7. Cross-family guest mode is read-leaning. Even with a write token, a guest cannot edit accounts / insurance / investments / settings. Plan agent capabilities around that.
8. Audit logs are permanent. Every action via API token is logged with the token's name. Mutations cannot be hidden — agents should assume their behaviour is reviewed.
9. No financial-transaction execution. This app only records money movements. Nothing here initiates a bank transfer or trade. If a user asks an agent to "send the rent," instruct them to do it in their bank app and then record it with ff txns create.

---

10. MCP tool reference

The MCP server exposes 62 tools. All names are prefixed fh_ (Sahidha) so they're easy to spot in a host's tool list.
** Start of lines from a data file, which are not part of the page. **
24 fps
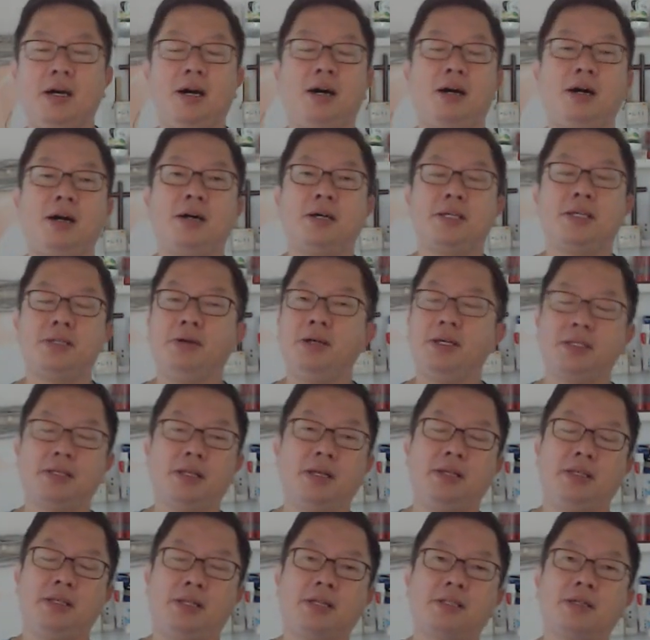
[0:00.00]
So
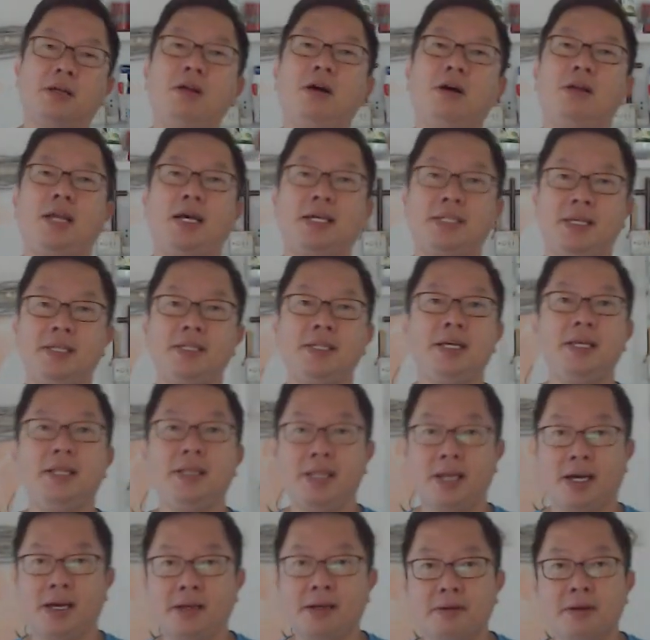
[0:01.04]
there's a lot of lessons in
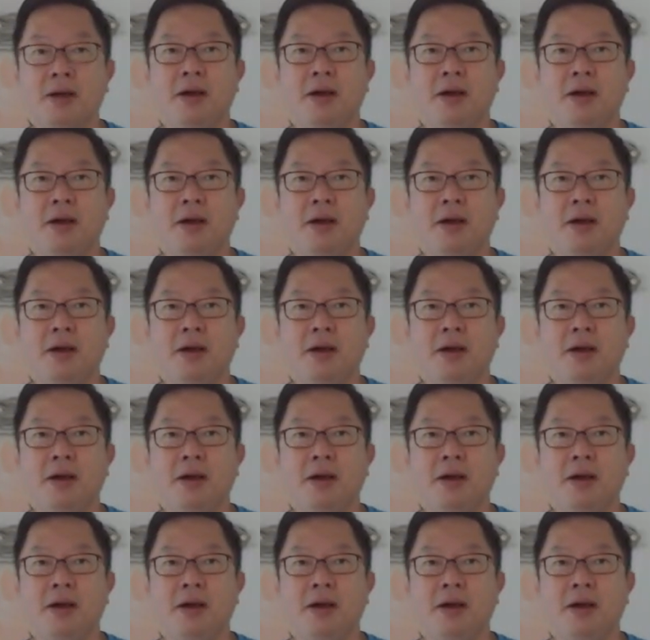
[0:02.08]
there.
Grouped by resource:

Group	Tools
identity	sa_whoami, sa_families
tokens	sa_tokens_list, sa_tokens_create, sa_tokens_revoke
accounts	sa_accounts_list/create/update/delete, sa_accounts_statements_list/delete
transactions	sa_txns_list/create/update/delete/restore, sa_txns_transfer_candidates,
	sa_txns_link_transfer, sa_txns_link_master, sa_txns_bulk
categories	sa_categories_list/create/update/delete
insurance	sa_insurance_list/create/update/delete, sa_insurance_attachments_list/delete
investments	sa_investments_list/create/update/delete
transfers	sa_transfers_list/create/delete
cross-pay	sa_cross_payments_list/create/acknowledge/settle/delete
contacts	sa_contacts_list/create/update/delete
todos	sa_todos_list/create/update/delete
imports	sa_imports_parse, sa_imports_confirm
reports	sa_reports_income_expenditure, sa_reports_account_statement,
	sa_reports_credit_cards, sa_reports_net_worth
family/admin	sa_family_members_list, sa_family_guests_list/invite/revoke, sa_invitations_create
raw	sa_request (escape hatch for any endpoint above)
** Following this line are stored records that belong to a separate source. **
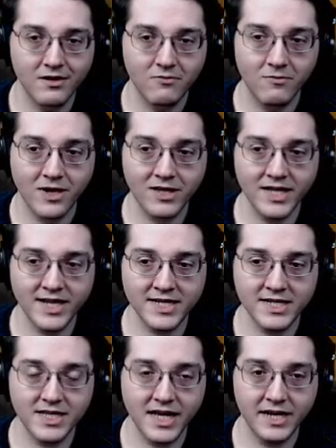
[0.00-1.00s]
One
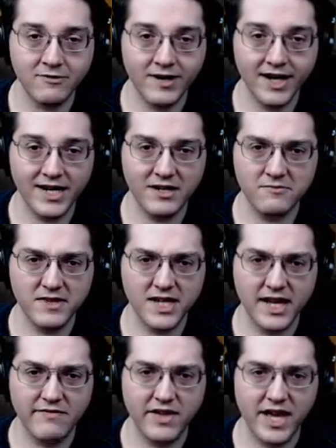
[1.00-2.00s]
last thing, right? I don't think
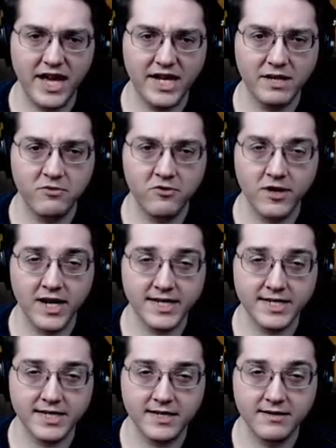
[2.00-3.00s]
I have any
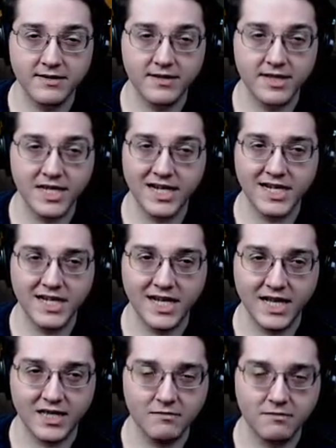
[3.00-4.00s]
borax that I need
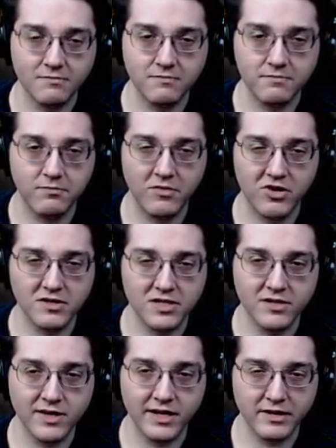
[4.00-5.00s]
at the mall,
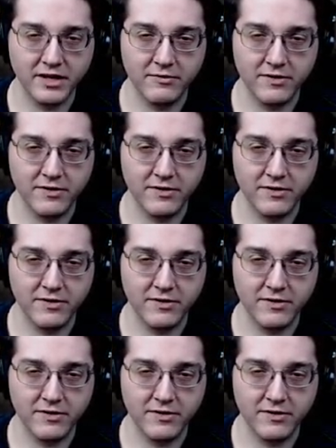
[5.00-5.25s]
so I'll get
Each tool has a JSON Schema for inputs that the host validates BEFORE calling. Look up the exact shape via tools/list, or read apps/mcp/src/tools.ts — each entry is { name, description, inputSchema, run }.
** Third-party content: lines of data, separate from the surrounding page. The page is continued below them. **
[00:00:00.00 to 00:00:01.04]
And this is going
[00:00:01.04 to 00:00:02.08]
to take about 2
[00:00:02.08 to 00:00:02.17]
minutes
Binary endpoints (excel export, statement download, attachment download) return a binary-descriptor object instead of streaming bytes through the MCP channel — agents that need the actual file should fall back to the CLI or call the REST API directly with the same ffp_… token.

---

11. Where to look next

Question	File
What endpoints exist?	apps/api/src/routes/*.ts
What's the wire shape of X?	The route's response-builder code
What does Y validate against?	packages/api-contract/src/*.ts (Zod schemas)
How does auth resolve a token?	apps/api/src/plugins/auth.ts
How is family scope enforced?	packages/db/prisma/rls/*.sql (Row-Level Security)
How do I add a new command to the CLI?	Append to the array in apps/cli/src/commands.ts
How do I add a new MCP tool?	Append to the array in apps/mcp/src/tools.ts
Why did my mutation fail with 403?	Check role + token scope. Run ff auth whoami.

---

12. Versioning

This guide is versioned alongside the API. Breaking changes will:

1. Bump the API to /api/v2 and keep /api/v1 running for two releases.
2. Update this file in the same commit.
3. Note the change in CHANGELOG.md (forthcoming).

Until v1.0.0, additive changes only on /api/v1. Token format is stable.